De plus, je lui ai donné protection par ta parole. Par conséquent comment pourrai-je moi-même le tuer ? Sandjîvaka est donc de toute façon mon ami ; je n’ai -aucun ressentiment contre lui. Et l’on dit :
Ce Daitya qui tient de moi sa puissance ne doit pas périr par moi. L’arbre vénéneux même que l’on a fait croître, il n’est pas convenable de le couper soi-même.
Et ainsi :
Il ne faut pas dès le commencement accorder son affection à ceux qui ne sont pas affectionnés ; ou bien, si on la donne, il faut l’entretenir chaque jour. Renverser après avoir élevé, cela engendre la honte ; on n’a rien à craindre de la chute de ce qui est à terre.
Et ainsi :
Celui qui est bon envers ceux qui lui font du bien, quel mérite a-t-il dans sa bonté ? Celui qui est bon envers ceux qui lui font du mal, celui-là est appelé bon par les gens de bien.
Par conséquent, lors même qu’il aurait des intentions malveillantes, je ne dois pas faire acte d’hostilité contre lui. — Sire, dit Damanaka, ce n’est pas le devoir d’un roi de pardonner même à celui qui a des intentions malveillantes. Et l’on dit :
Celui qui ne tue pas un serviteur aussi riche que lui, aussi puissant que lui, intelligent, résolu et s’emparant de la moitié de la souveraineté, est tué.
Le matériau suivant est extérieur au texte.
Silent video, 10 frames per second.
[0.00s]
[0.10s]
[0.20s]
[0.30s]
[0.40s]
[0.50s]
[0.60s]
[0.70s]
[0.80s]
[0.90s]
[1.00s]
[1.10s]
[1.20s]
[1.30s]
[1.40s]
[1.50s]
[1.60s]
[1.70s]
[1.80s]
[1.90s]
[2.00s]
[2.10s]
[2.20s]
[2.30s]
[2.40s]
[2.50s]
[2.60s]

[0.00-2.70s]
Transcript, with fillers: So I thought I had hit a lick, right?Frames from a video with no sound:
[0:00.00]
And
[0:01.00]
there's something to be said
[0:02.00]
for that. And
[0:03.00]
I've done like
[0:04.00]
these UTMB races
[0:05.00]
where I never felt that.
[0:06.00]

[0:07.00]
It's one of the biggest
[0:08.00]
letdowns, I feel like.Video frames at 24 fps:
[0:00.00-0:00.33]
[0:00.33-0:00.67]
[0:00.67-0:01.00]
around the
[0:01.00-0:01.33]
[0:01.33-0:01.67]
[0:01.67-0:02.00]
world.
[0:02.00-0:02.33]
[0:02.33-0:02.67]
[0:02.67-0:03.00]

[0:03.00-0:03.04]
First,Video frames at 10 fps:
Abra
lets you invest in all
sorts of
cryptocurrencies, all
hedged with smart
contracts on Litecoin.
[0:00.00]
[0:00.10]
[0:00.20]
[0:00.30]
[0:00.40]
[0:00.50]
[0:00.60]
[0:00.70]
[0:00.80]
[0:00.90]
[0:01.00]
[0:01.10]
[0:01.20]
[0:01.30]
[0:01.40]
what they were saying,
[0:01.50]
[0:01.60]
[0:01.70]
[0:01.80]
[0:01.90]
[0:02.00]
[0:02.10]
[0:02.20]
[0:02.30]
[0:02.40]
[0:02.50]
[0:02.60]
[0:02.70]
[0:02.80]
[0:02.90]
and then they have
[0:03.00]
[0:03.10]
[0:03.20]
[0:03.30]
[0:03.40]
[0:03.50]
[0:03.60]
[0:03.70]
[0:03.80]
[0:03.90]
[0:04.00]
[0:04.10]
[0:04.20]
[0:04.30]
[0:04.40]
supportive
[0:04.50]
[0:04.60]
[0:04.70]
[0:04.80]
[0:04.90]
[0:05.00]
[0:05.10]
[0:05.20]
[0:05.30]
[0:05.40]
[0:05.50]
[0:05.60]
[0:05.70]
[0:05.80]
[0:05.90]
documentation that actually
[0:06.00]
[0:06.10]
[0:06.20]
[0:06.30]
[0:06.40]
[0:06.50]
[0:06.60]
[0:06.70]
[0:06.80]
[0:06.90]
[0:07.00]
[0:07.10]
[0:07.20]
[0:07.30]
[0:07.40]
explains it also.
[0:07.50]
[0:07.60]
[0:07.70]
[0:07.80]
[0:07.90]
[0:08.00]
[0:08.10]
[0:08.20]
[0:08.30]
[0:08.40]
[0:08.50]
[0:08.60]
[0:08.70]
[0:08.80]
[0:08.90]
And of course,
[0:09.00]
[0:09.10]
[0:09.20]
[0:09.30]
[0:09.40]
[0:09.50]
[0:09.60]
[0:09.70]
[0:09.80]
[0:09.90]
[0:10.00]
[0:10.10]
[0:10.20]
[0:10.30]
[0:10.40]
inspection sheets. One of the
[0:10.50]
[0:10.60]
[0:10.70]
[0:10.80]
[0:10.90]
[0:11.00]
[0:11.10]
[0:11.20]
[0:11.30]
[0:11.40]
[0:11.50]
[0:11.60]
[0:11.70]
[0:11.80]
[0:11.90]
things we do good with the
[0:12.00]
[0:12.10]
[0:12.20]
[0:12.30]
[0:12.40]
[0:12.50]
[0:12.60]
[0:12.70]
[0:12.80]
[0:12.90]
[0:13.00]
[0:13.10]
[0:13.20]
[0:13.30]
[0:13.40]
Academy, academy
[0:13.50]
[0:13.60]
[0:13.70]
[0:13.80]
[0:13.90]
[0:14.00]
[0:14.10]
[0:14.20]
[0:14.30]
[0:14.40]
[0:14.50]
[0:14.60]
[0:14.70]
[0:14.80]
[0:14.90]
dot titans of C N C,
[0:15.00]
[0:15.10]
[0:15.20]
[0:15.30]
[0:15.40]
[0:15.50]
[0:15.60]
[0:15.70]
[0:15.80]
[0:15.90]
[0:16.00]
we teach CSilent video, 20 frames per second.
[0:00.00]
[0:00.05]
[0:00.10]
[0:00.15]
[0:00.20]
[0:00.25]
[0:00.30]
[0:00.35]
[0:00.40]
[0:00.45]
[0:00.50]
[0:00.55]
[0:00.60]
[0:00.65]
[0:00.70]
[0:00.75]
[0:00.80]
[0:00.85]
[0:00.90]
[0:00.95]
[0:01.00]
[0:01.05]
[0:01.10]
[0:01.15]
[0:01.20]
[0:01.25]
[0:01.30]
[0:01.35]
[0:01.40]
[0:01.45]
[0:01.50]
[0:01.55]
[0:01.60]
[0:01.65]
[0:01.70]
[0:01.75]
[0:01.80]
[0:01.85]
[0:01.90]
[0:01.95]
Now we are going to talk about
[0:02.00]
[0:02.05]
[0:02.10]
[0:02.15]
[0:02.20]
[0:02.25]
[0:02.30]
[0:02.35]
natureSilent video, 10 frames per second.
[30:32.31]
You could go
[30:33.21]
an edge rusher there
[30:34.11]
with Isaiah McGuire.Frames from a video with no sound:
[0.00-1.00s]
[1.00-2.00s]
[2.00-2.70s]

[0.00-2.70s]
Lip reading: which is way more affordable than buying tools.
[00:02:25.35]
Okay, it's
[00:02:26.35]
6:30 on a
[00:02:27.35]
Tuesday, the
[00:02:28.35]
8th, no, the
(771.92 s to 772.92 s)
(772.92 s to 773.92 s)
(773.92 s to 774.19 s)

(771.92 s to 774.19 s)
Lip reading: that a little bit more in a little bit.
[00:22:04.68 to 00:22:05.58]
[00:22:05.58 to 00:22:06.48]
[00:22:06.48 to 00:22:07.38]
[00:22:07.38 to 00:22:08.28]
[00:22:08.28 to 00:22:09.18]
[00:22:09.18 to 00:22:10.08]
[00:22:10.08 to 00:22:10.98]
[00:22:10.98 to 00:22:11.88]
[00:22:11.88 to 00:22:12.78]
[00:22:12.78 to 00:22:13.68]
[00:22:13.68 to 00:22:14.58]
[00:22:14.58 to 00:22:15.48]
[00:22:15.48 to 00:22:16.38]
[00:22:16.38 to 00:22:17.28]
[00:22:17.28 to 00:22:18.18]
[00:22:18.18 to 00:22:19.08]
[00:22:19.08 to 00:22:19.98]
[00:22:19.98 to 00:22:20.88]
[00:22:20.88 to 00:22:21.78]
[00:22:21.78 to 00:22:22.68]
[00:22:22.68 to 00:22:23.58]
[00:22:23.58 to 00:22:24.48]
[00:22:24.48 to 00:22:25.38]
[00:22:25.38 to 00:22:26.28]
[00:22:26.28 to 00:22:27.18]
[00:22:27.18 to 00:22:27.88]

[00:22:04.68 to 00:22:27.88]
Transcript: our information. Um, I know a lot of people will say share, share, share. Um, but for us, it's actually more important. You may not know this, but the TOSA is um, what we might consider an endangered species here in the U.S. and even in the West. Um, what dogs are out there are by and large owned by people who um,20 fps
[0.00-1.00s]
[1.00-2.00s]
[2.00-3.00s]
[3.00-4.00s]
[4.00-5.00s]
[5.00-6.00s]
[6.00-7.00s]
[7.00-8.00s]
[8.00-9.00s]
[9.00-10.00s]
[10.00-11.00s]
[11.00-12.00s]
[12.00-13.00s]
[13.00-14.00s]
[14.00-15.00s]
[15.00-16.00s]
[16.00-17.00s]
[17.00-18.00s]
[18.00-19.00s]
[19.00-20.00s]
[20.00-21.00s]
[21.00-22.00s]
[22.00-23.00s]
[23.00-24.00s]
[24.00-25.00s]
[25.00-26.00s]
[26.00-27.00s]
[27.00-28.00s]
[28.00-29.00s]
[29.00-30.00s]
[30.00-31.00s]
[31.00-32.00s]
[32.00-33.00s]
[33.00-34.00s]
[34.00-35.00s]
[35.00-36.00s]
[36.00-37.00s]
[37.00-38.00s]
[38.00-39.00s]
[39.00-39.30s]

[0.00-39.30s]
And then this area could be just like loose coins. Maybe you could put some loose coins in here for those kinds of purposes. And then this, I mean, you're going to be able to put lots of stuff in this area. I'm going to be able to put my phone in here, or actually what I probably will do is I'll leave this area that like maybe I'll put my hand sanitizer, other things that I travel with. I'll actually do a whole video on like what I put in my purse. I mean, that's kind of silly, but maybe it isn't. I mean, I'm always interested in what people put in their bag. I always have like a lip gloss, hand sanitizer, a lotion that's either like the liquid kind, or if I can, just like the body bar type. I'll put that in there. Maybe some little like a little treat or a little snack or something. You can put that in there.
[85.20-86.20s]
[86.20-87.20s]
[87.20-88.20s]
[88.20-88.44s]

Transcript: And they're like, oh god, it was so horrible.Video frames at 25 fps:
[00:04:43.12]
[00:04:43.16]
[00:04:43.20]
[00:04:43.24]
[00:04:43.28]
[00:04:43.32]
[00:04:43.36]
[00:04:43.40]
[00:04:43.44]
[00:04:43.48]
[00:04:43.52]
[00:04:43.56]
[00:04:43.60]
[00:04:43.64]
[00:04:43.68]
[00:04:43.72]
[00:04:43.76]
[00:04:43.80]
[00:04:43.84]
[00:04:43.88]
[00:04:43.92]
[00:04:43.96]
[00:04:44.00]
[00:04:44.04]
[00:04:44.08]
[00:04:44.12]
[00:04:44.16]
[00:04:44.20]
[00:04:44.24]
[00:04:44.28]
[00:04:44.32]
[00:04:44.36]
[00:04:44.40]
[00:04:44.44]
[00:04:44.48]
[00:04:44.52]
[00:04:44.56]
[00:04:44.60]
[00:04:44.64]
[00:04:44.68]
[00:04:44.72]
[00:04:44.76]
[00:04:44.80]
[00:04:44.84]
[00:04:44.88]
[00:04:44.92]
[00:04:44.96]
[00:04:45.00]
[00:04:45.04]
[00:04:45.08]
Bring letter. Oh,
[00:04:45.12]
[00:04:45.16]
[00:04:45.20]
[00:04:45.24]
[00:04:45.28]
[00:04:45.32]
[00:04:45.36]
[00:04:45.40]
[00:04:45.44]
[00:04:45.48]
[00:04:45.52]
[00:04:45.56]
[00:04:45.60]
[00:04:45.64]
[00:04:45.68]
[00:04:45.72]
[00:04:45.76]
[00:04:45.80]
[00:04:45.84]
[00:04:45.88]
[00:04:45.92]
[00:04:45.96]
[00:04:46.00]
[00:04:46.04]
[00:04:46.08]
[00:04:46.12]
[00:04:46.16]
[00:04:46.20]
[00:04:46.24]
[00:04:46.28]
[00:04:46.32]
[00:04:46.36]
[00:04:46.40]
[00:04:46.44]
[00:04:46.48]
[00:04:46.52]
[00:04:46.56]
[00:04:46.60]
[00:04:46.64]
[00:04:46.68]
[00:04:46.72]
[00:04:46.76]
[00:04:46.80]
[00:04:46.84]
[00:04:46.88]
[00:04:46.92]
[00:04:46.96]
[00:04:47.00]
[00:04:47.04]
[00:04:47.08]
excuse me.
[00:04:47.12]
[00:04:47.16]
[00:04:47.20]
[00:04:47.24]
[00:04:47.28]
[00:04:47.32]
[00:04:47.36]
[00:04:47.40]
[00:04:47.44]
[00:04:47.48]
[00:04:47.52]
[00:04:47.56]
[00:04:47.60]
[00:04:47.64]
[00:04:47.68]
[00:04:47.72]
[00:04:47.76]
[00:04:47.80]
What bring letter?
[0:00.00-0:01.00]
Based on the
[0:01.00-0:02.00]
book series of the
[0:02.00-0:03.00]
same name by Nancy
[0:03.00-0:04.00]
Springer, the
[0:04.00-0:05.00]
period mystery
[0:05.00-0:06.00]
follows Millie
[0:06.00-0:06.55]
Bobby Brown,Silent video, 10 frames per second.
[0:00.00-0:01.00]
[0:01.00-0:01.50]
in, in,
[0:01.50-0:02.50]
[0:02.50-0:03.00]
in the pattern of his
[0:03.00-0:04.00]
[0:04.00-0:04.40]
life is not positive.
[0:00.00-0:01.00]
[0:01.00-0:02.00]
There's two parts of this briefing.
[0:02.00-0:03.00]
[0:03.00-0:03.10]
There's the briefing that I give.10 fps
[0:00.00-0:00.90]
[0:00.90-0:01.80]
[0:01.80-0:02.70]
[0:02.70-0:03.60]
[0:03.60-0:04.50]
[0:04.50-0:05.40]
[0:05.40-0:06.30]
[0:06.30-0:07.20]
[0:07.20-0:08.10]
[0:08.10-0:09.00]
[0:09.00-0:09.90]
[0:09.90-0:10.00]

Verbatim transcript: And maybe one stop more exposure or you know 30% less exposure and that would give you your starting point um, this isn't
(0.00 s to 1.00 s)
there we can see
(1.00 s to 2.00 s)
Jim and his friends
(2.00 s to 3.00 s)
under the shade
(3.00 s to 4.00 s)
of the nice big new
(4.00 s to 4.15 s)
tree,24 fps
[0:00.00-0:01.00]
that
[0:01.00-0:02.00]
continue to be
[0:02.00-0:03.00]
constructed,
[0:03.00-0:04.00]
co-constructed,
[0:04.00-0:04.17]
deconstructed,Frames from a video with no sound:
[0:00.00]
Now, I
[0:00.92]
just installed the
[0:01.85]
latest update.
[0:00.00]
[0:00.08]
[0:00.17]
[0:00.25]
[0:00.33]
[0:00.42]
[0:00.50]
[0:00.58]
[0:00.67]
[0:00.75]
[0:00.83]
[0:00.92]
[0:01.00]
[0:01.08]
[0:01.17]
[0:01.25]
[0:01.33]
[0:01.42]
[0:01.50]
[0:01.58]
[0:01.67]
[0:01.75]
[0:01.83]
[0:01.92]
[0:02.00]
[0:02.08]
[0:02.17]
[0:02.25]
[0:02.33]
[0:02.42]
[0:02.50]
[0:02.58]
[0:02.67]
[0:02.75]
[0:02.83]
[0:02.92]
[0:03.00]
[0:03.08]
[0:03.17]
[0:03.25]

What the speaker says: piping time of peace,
En outre, par suite de votre amitié avec lui vous avez négligé tous les devoirs de roi. Par suite de votre négligence des devoirs de roi, tous vos serviteurs n’ont plus d’attachement pour vous. Car Sandjîvaka est un mangeur d’herbe ; vous et vos sujets vous êtes mangeurs de viande. Votre naturel même, si vous persistez dans cette conduite, paraît comme détourné du meurtre. Comment donc, si vous ne prenez aucune peine, vos sujets mangeront-ils de la viande ? En conséquence tous vos serviteurs mangeurs de viande vous abandonneront, vous qui n’en avez pas, et ils iront dans une autre forêt. Ensuite vous vous perdrez par votre liaison avec ce taureau, et vous n’irez plus jamais à la chasse. Et l’on dit :
Tels sont les serviteurs qui le servent et tels sont ceux qu’il aime, tel devient l’homme : cela n’est jamais douteux.
Et ainsi :
De l’eau qui est sur un fer chaud on ne connaît pas seulement le nom ; cette même eau, quand elle repose sur la feuille du lotus, brille sous forme de perle ; lorsque sous l’étoile Swâti elle tombe dans le ventre d’une huître à perle de l’Océan, elle devient perle : ordinairement, la plus haute, la moyenne ou la plus basse qualité résulte de la société que l’on fréquente.
Et ainsi :
Par la faute de la fréquentation des méchants les bons changent : à cause de sa liaison avec Douryodhana, Bhîchma alla voler une vache.
Pour cette raison les gens respectables évitent toute liaison avec les gens méprisables. Et l’on dit :
Il ne faut pas donner asile à celui dont on ne connaît pas le caractère. Par la faute d’une puce Mandavisarpinî fut tué.